Un couple bourgeois :
le jeu de cartes et le service du thé

Les portraits du couple Trottier dit Desrivières constituent un phénomène exceptionnel dans l'art de cette période. Assis à sa table de jeu, monsieur se présente avec une châtelaine en or, des pièces d'or et d'argent empilées près d'un as de coeur, ainsi qu'une main restante de cinq cartes. Madame s'apprête à servir le thé, rituel socioculturel de plus en plus répandu à l'exemple des Britanniques. Ce tableau résume, à lui seul, la complexité des influences artistiques à la fin du XVIIIe siècle. Beaucourt, né à Laprairie, est reçu à l'Académie de Bordeaux, voyage en Europe, dans les Antilles et aux États-Unis. Il peint une société montréalaise, elle aussi en contact avec toutes ces influences.

François Beaucourt (1740-1794), Eustache-Ignace Trottier dit Desrivières, 1793, huile sur toile marouflée sur panneau d'aggloméré, 79,5 x 63,8 cm, Québec, Musée du Québec, 56.297. Reproduction photographique.

François Beaucourt (1740-1794), Marguerite-Alexis Mailhot, épouse de Eustache-Ignace Trottier dit Desrivières, 1793, huile sur toile marouflée sur panneau d'aggloméré, 79,9 x 64,1 cm, Québec, Musée du Québec, 56.298. Reproduction photographique.

Ces six cartes à jouer sont antérieures au portrait de M. Trottier, mais leur style évolua peu au cours de cette période. Plusieurs furent utilisées au XVIIIe siècle comme monnaie lorsque les espèces étaient rares.

As de coeur, Roi de coeur, Dame de pique, Valet de coeur, Six de carreau, Cinq de trèfle, XVIIIe siècle, imprimé sur carton, environ 8 x 5 cm, sauf le valet de coeur 8,5 x 5,5 cm, Montréal, Fondation Macdonald Stewart, 83.22, nos 2, 4, 6, 10, 11 et 21. Photo Robert Derome.

La comédie de Joseph Quesnel (1746-1809), « L'Anglomanie ou le dîner à l'angloise » dénonce une forme d'assimilation et de snobisme chez les Canadiens.
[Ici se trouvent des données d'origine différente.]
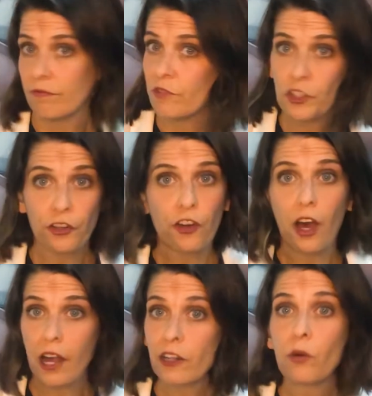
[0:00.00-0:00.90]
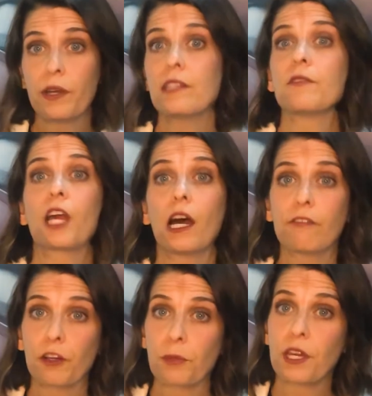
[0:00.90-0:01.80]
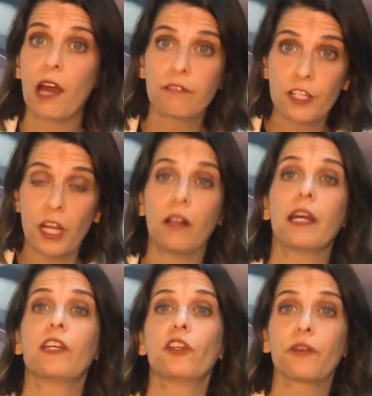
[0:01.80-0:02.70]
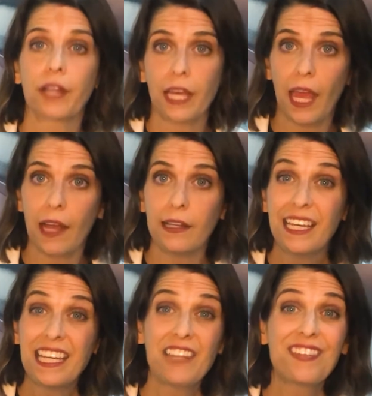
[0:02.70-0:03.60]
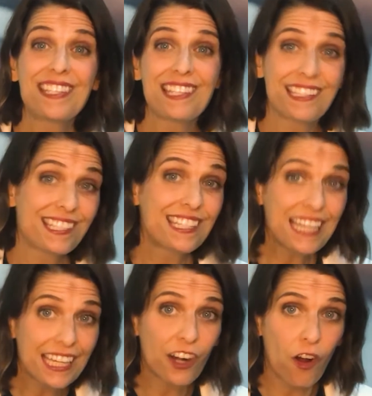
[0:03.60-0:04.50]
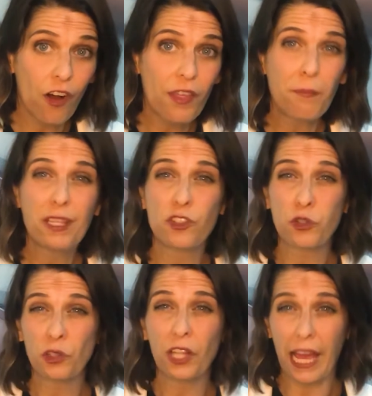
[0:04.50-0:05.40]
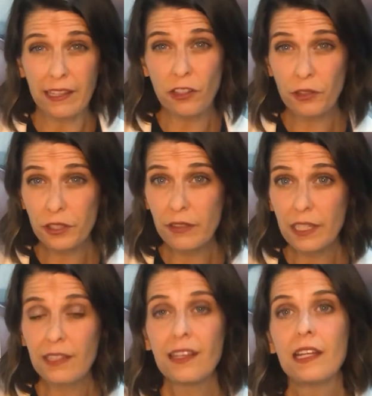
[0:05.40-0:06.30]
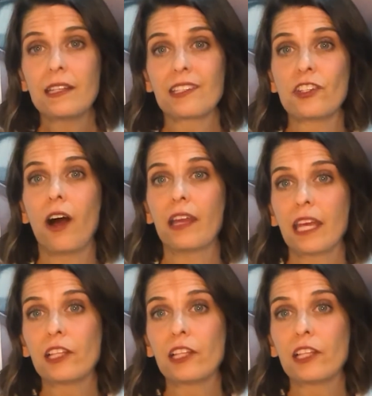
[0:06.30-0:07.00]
you're not going to cover it with cover gel and cure it again. If it sits sticky at all, that means your light cure unit does not get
La douairière de Primembourg se moque de la teamania que le colonel Beauchamp voudrait imposer chez l'élite francophone :

Avec tout ce thé-là ! Du tems de nos François
Qu'on se portoit si bien - en buvoit-on jamais ?
Jamais ; - que pour remède, ou bien pour la migraine ;
Mais avec vos Anglois la mode est qu'on le prenne
Soir et matin, sans goût et sans nécessité ;
On croiroit être mort si l'on manquoit de thé ;
Aussi ne voit-on plus que des visages blêmes,
Des mauvais estomacs, des faces de Carêmes,
Au lieu du teint vermeil de notre temps passé.
Voilà ce que produit cet usage insensé !

Joseph Quesnel (1746-1809), « L'Anglomanie ou le dîner à l'angloise, Comédie en un acte et en vers [1802] », La Barre du Jour, vol. 1, nos 3-5 (juillet-décembre 1965), p. 117-141.